Pictures aside, return all of the records exactly as they stand.

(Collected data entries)
════════
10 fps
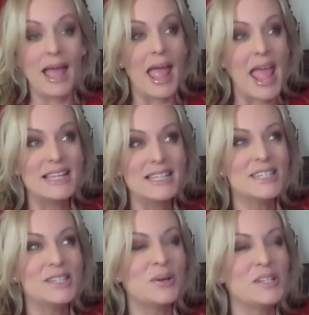Yeah,
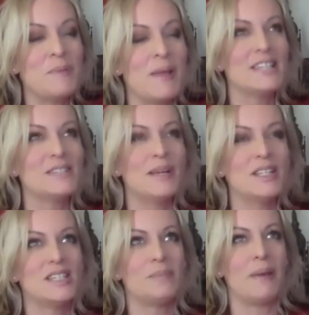and, you know, as
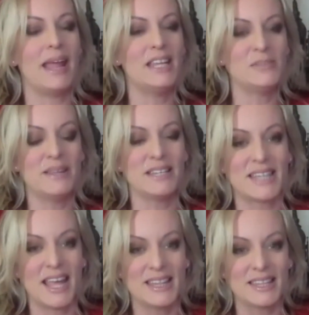much as it pains me to
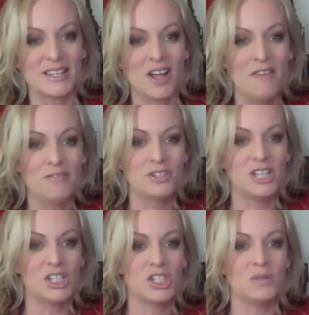say that the
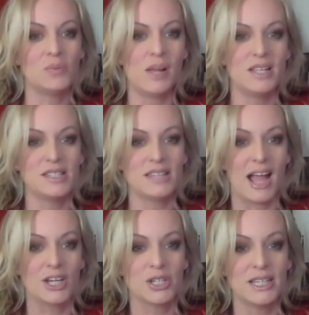conversation was
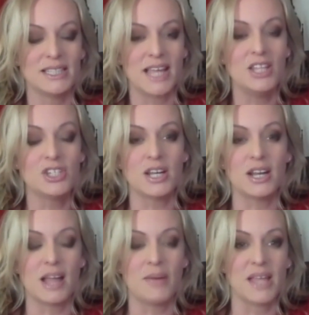actually
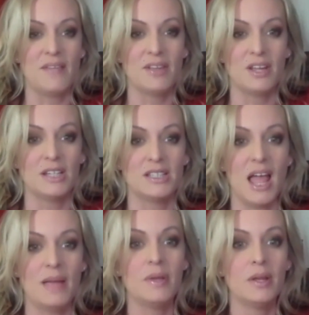intelligent and I was having a good
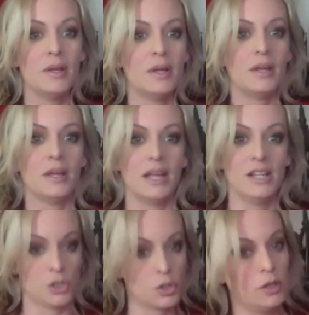time,
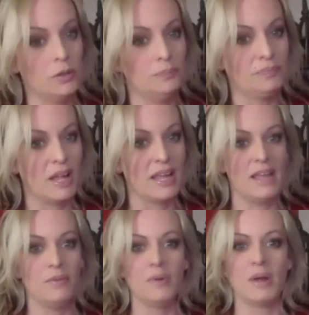it's true. Like,
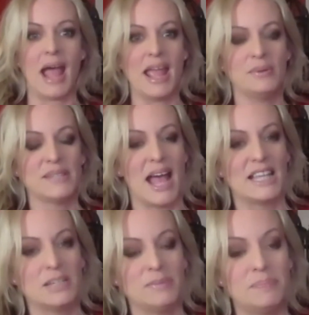he was
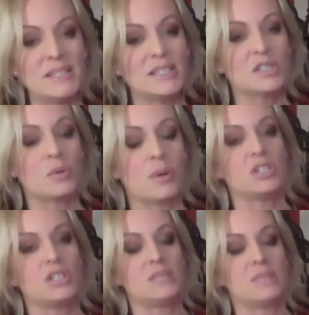asking me business
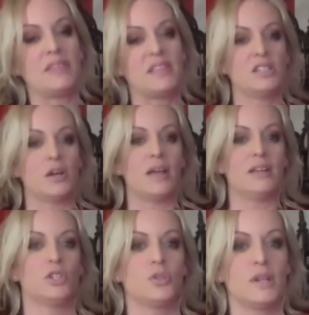questions about the adult
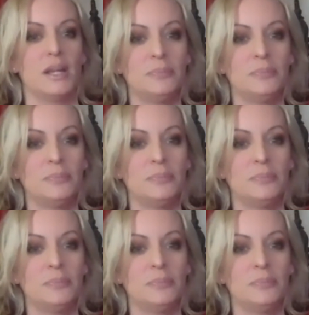industry.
════════
Written reply:
10 fps
Yeah,
and, you know, as
much as it pains me to
say that the
conversation was
actually
intelligent and I was having a good
time,
it's true. Like,
he was
asking me business
questions about the adult
industry.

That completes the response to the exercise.